The group was forced to clear an area of vegetation; supposedly so more helicopters could fly in humanitarian assistance. The army commander directing the operation, however, accused the Colombians of being guerrillas or guerrilla sympathizers and told them that paramilitaries were coming to kill them.
Finally, the authorities announced that the group would be repatriated and that the UNHCR and Colombian officials would be there to welcome them, a claim that proved false.
"They pushed us into the small one-room school where we were forced to sign documents," in some cases with guns at their heads, according to a refugee leader. The documents turned out to be declarations of voluntary repatriation.
Some were stripped of identity cards proving their refugee status. Carrying little more than a change of clothing, all were forced onto waiting helicopters, flown to an abandoned outpost in Colombian territory and left there as night fell.
The deportation was the latest displacement for these Colombians.

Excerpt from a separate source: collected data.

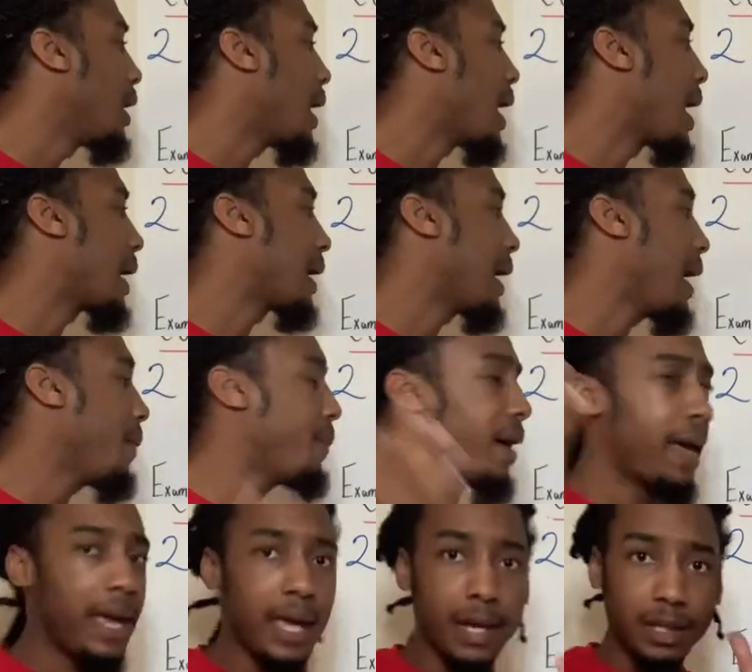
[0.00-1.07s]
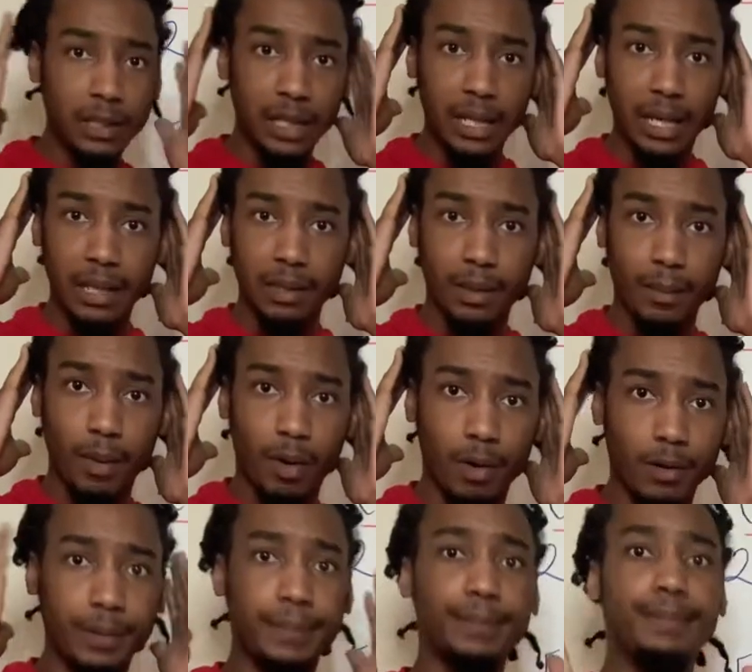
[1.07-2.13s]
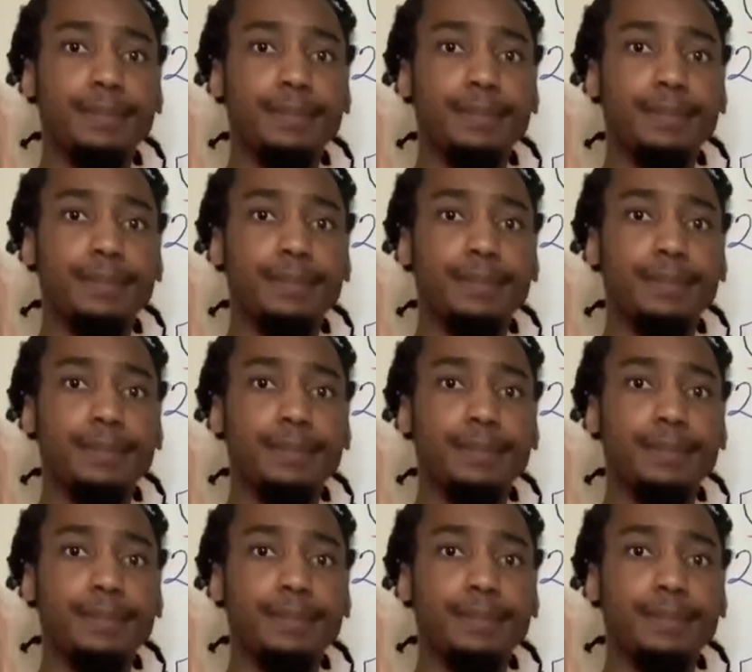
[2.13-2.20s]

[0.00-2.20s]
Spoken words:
I got my hair done at the mall.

All come from the northern edge of the Chocó province, where the country’s two dominant illegal armed groups, the leftist Revolutionary Armed Forces of Colombia (FARC) and rightwing paramilitaries, the United Self-Defense Forces of Colombia (AUC), wage a territorial battle.
In 1997 more than 3,500 Colombians were forcibly displaced from their land when the Colombian Army, along with the AUC, carried out a massive operation in the Lower Atrato region of northern Chocó.
Many displaced persons have since returned to the Lower Atrato area, among them 2,500 members of the Cacarica self-determination community — a commune seeking to express its neutrality in the conflict. In December, fearing possible actions by paramilitary groups, 32 community members fled to Punusa, where they joined 77 others who had sought refuge there in 2001. The group of 32 returned to Cacarica just days after being deported; most of the remaining deportees have since joined the self-determination community hoping it will provide some protection.
Colombia’s Human Rights Ombudsman worries not only for the safety of all of those deported, but also for inhabitants of the Cacarica community.
"The return of the 32 in addition to the 70 or so other deportees could increase the risks faced by Cacarica. It’s a high-profile case because it’s known who’s arriving, why they’re arriving and where from," Miguel Angel Afanador, regional ombudsman, said. "It’s very worrisome because the AUC already have the community in their sights."
Since 2002, incursions by Colombian armed groups into Panamanian territory have left at least seven dead. On Jan. 18, four Panamanian indigenous people from Darién were killed by the AUC (LP, Feb. 26, 2003).
Panamanian President Mireya Moscoso and her Colombian counterpart, Alvaro Uribe Velez, exacerbated this risk by accusing the civilians of links to insurgent groups. Moscoso denied any violation of human rights.
It is estimated that each day more than 1,100 Colombians are forcibly displaced because of the war. Most disperse to other parts of the country but some manage to cross into Venezuela, Ecuador or Panama.
The UNHCR says Panama contravened international accords protecting asylum seekers and has called on the government to cease such actions. But some are skeptical that the government will take heed. Acevedo said the Panamanian government is intent on "cleaning" the border region of Colombians, meeting the aim stated in the Panama Declaration by the presidents of various countries to apply international norms to combat the Colombian irregular armed groups (LP, April 23, 2002).
"It’s good to be returning, but now we don’t know what to expect," a leader of the Cacarica community said. "We were looking to live and work in peace and protect our families (in Panama), so now we’ll have to try and do it back here."